When you read “Microsoft appears to be using that potential revenue to bankroll longer term strategies, prompting investors to question when it will deliver on growth expectations.
"This is still a company that is extremely profitable. What people are worried about is whether that ever flows through ... to the benefit of shareholders, or does the company spend that money," said Charles Di Bona, an analyst at Sanford C. Bernstein.
Microsoft said Thursday it would increase spending on its software services business. Chief Financial Officer Chris Liddell said the company was willing to make a trade-off between "the set of opportunities and the revenue growth potential we see."

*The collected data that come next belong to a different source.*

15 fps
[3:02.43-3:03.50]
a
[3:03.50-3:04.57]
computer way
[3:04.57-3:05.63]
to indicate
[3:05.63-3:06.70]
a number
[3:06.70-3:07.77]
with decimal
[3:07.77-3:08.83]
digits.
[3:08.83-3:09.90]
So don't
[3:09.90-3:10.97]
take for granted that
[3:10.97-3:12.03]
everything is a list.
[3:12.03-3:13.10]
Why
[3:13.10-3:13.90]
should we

In addition, Microsoft did not detail its spending plans. Liddell said the company would invest in rapidly growing areas of the software market, such as collaboration, business intelligence, performance computing and security.
I am a fan of Microsoft’s assent to $1B revenue. How could one not be? They are the #1 Blueprint Company still today – more valuable than even Google at $1B revenue. That being said, they could look at their history for guidelines to create a portfolio of Blueprint Companies as lines of businesses.

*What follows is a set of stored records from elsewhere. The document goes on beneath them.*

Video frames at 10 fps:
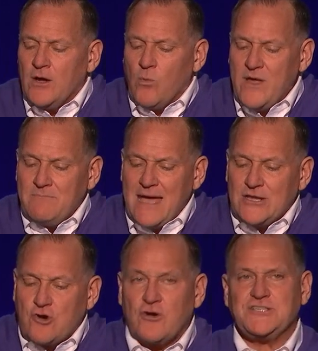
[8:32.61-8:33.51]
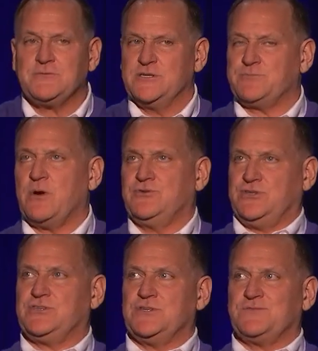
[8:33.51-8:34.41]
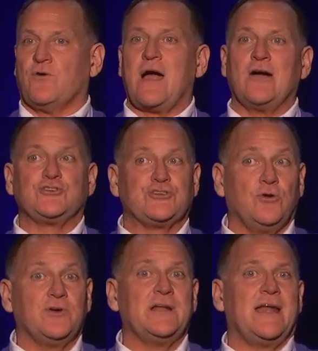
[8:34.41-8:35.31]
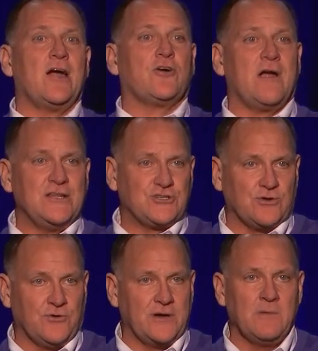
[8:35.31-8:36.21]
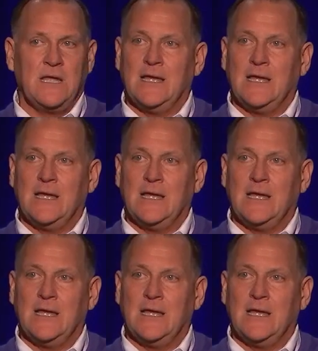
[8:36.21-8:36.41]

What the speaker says: we made Christmas purchases for our children and our grandchildren,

Here is what I found that would give you a perspective:
The uniquely common growth pattern to $1B revenue is exponential growth. The trend for these companies was they were cash flow positive early and scaled with exponential positive cash flow growth. The mean market cap at $1B revenue is $2.8B. Consumer sector businesses have the highest frequency while Technology has the highest value. Systems software is #1 at $1B revenue with a market value of $15B.
Therefore, based on the standalone company benchmarks, the market doesn't believe Microsoft:
- Will have a high probability of exponential growth,
- Will over invest thereby creating a negative cash flow business,
- Could have a low margin business,
- Will not achieve the 4/6 revenue trajectory to $1B (see chapter one), and
- Since only 5% of all US IPO companies since 1980 made it to $1B revenue (387 of 7454 companies) and only 29 of those made it to $10B revenue, the odds of Microsoft investing this amount up front to achieve a $10B business seems low given the benchmarks and their track record.
Bottom Line, the market is saying Microsoft is over investing and doesn't have a plan to get to a $1B on the way to $10B revenue on the 4-year trajectory. I would recommend they invest less and get to $1B faster followed by a plan to scale to $10B with a proportional investment from this point. Much more digestible for the market. Also use the Blueprint Essentials to communicate the plan.
What happens as a result, investors treat Microsoft as more of a traditional story than a fast-growing Web stock, valuing it at 18 times expected fiscal 2007 earnings, compared with 34 for Google Inc.
Can Microsoft develop a portfolio of exponential growth businesses with returns that lead the market?
While history indicates that the odds are against them, they have to forge the trail for the Google’s and Yahoo’s behind them.